In 2010, an engine fire left passengers aboard Carnival Splendor stranded in the Pacific Ocean without power for three days. Until tugboats pulled the ship back to San Diego, passengers subsisted on Spam and Pop Tarts.
Carnival’s Triumph also experienced an engine room fire in 2013. Dubbed the “poop cruise,” the trip left passengers without working toilets for four days before being pulled to port.
Power failure isn’t the only problem to plague cruises—while exact numbers are hard to find, Dr.

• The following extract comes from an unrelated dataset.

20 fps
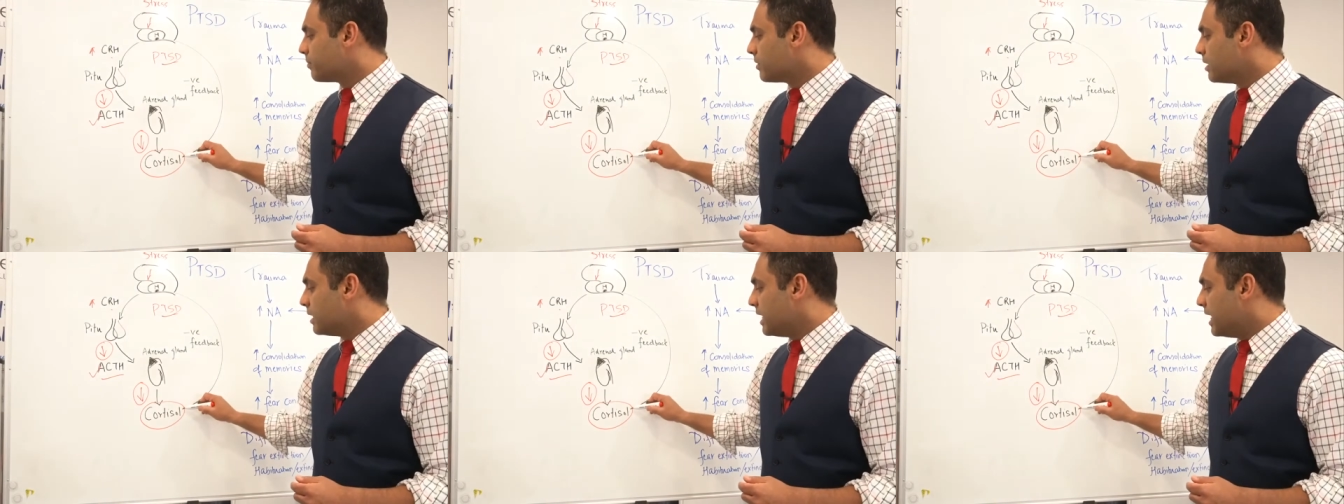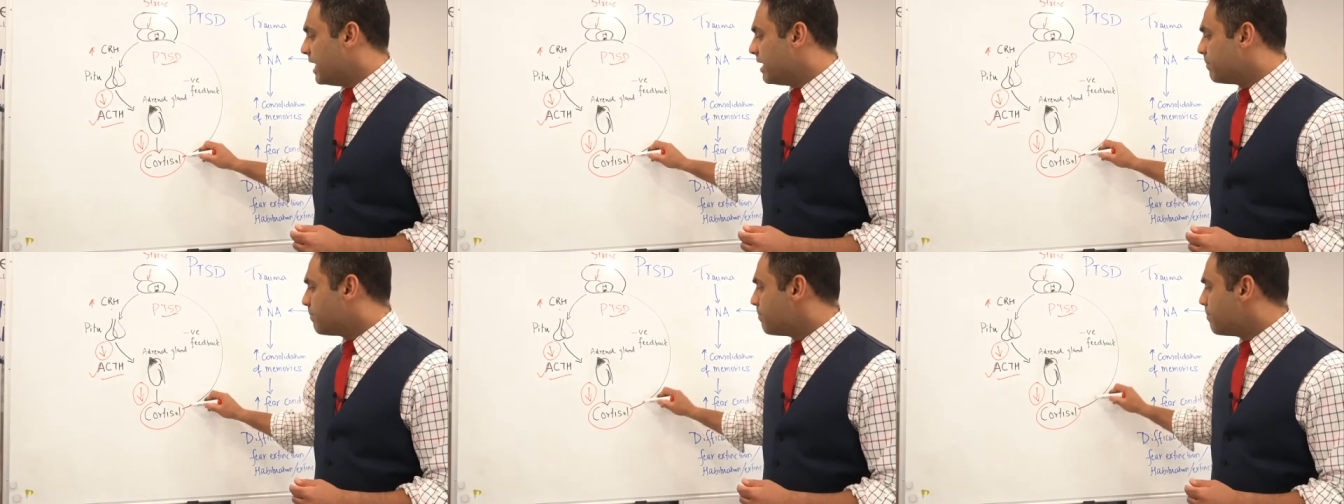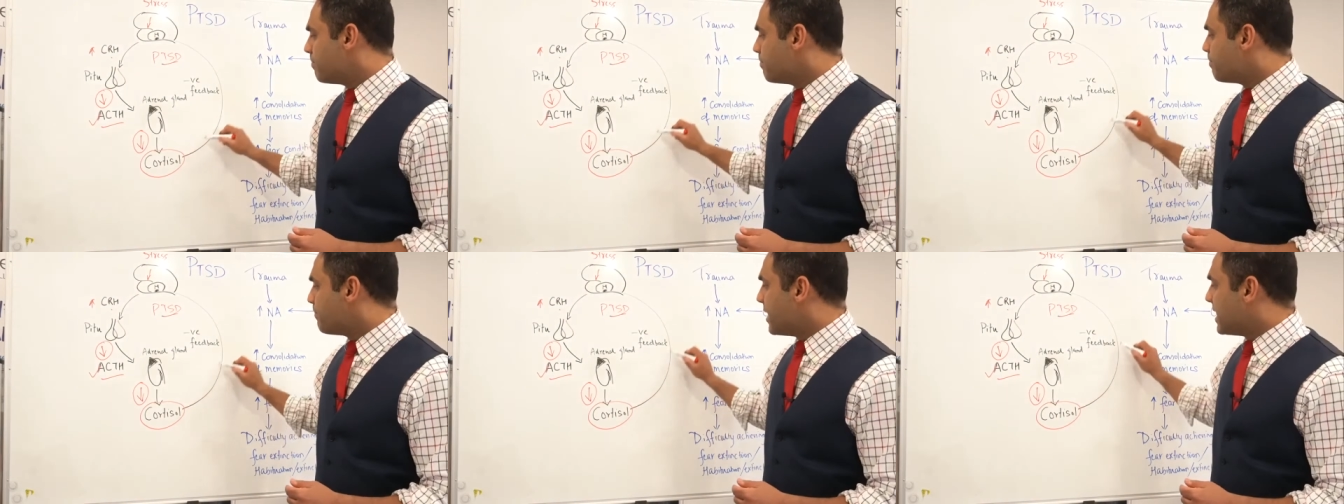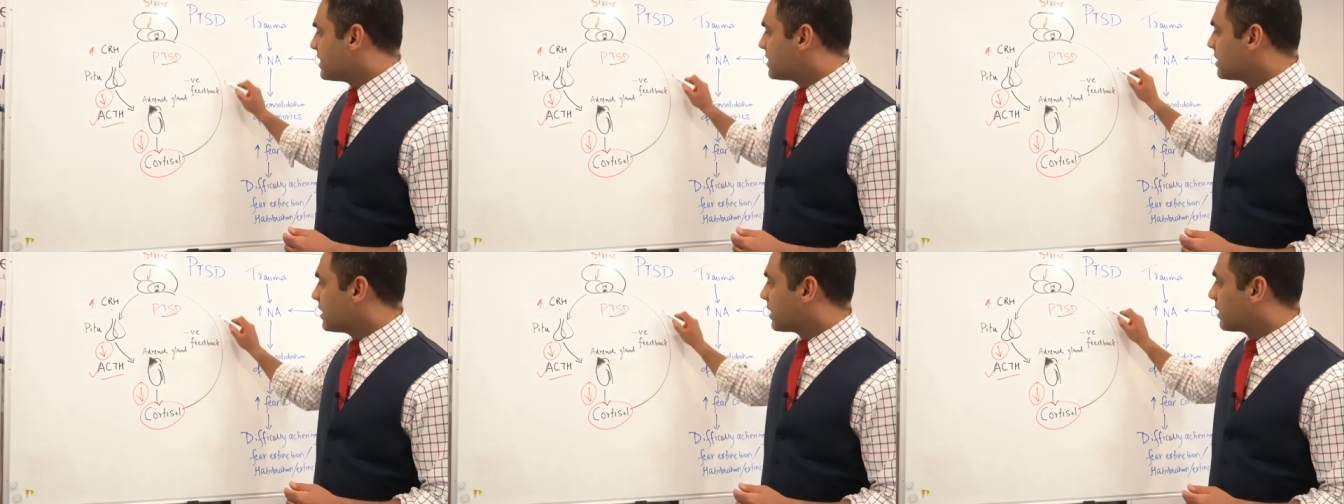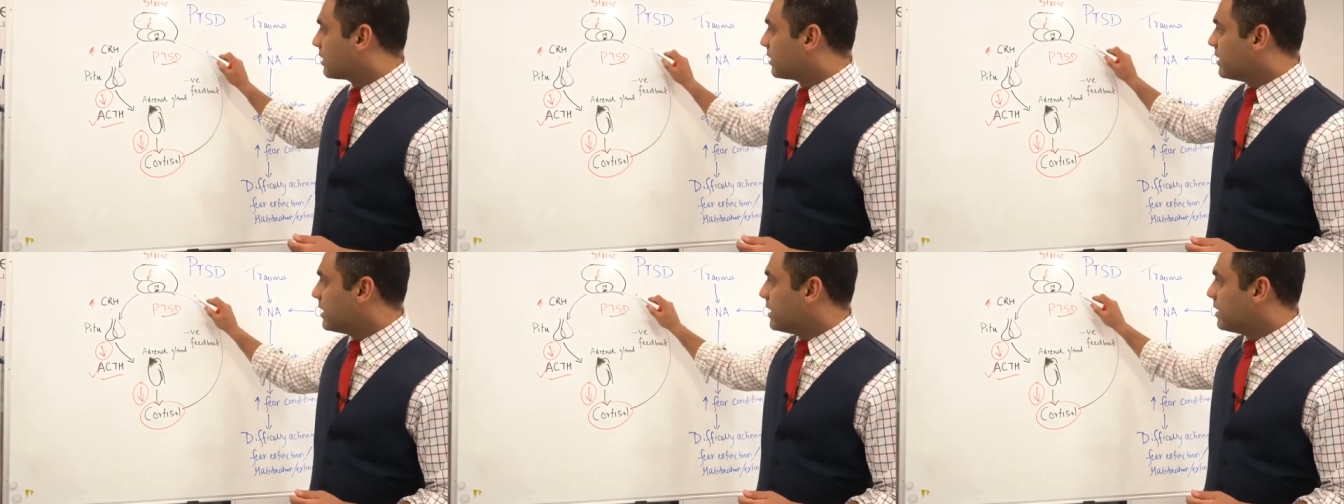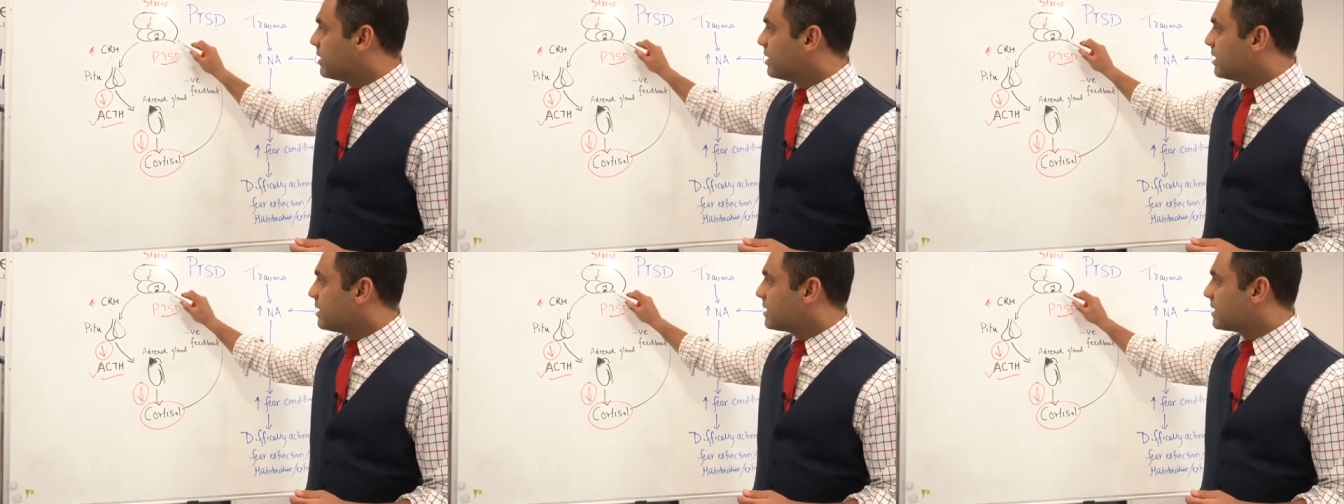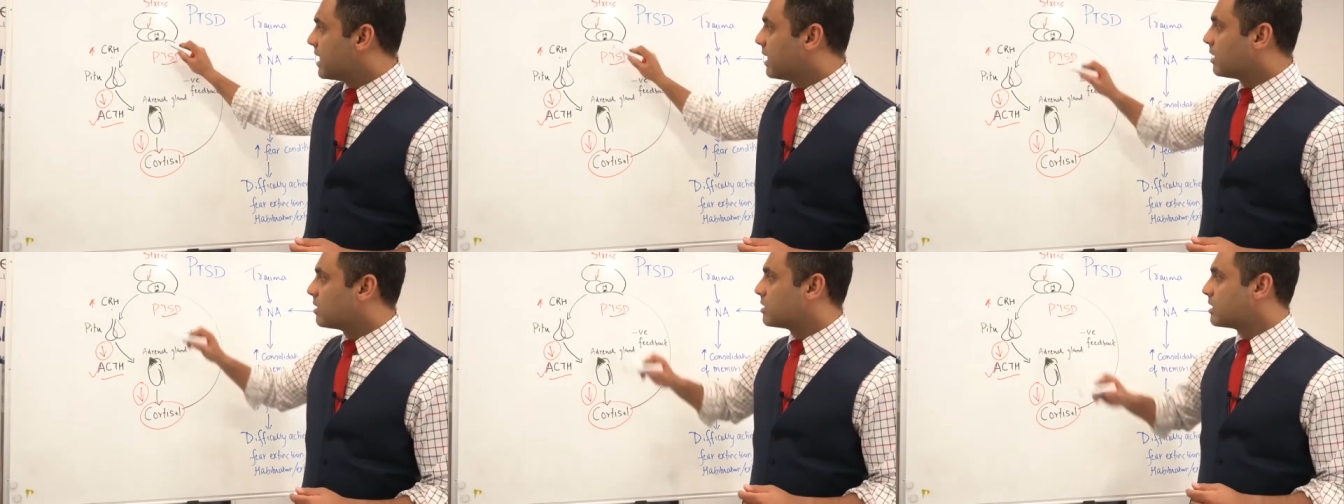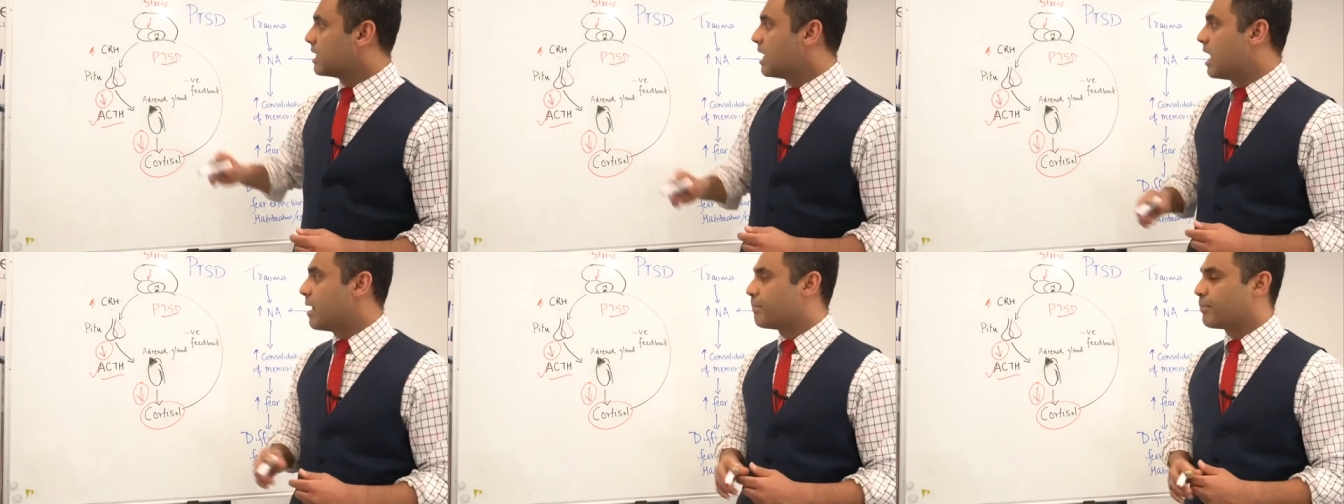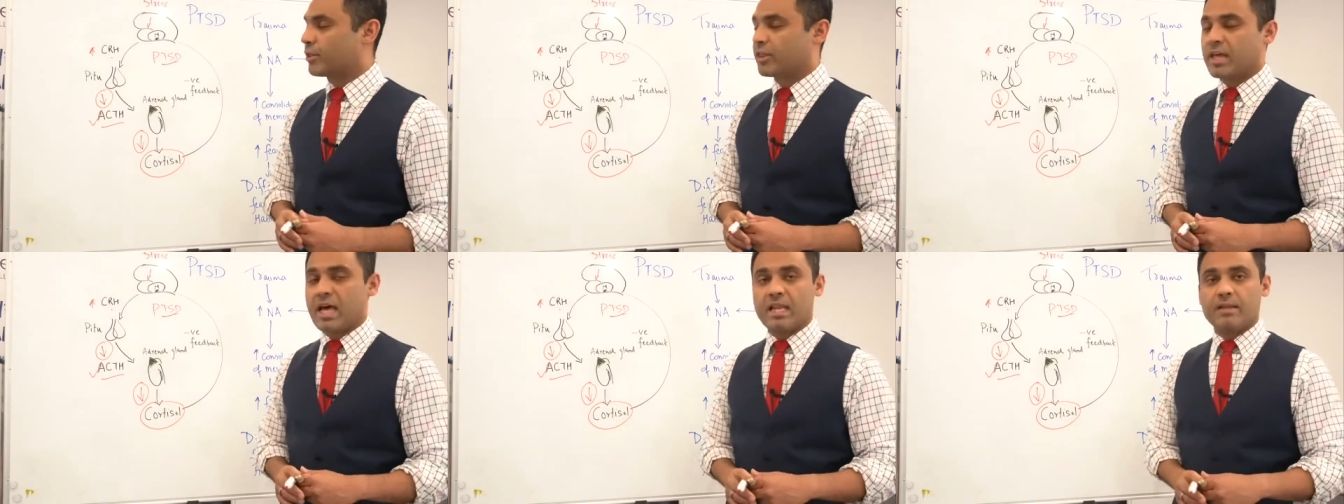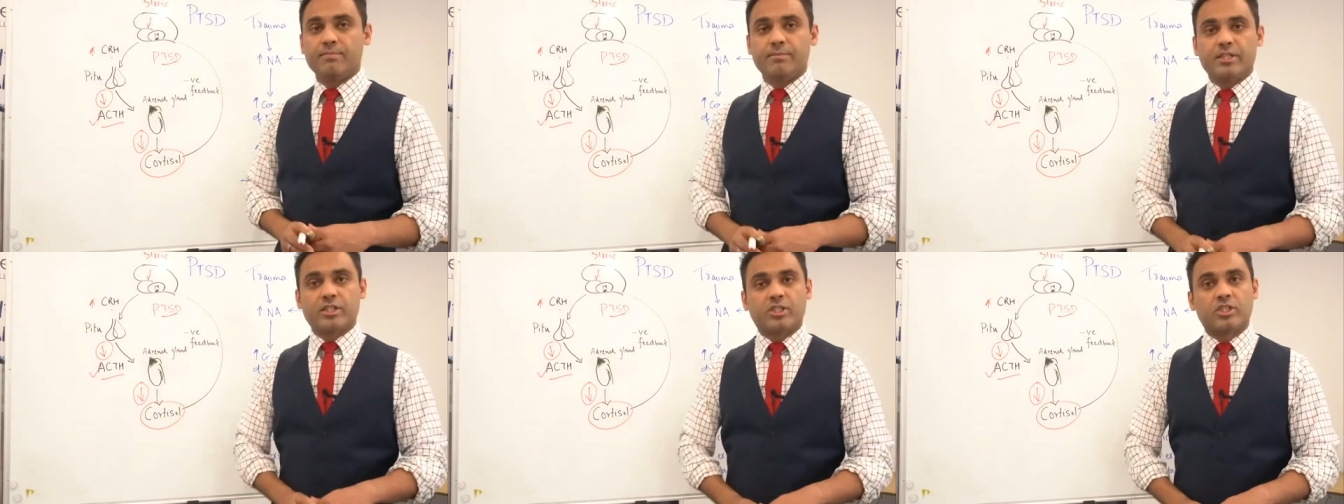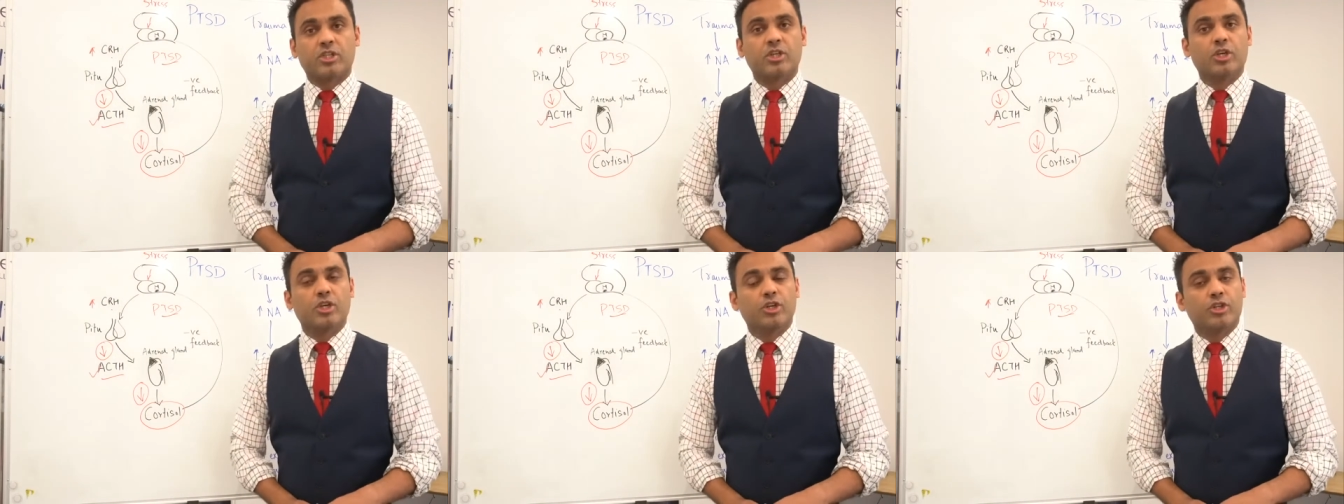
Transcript: it basically tells the hypothalamus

Ross Klein of CruiseJunkie.com estimates that there have been more than 200 incidents of passengers overboard since 2000.
Of course, the most well-known cruise ship mishap is that of the Costa Concordia, which crashed and overturned off the coast of Italy in January 2012. The accident resulted in 32 deaths, and two years later, the ship remains partially submerged while salvage efforts have cost in excess of $800 million.
On top of dealing with injuries and deaths, cruise companies also face a great deal of negative press in the aftermath of such incidents.
Cruise companies generally respond by offering refunds, free cruises, and/or reimbursement of travel expenses. In the case of Costa Concordia, uninjured passengers were offered $11,000 to compensate for damages, and relatives of those missing or dead received compensation on a case-by-case basis. Ships that remain in use (and not half-sunk off Italy’s coast) often receive makeovers, like Triumph’s $115 million upgrade, which included safety improvements along with new bars and restaurants.
What do you think of cruise companies’ responses to incidents on ships? Would you go on a cruise despite the potential health and safety risks?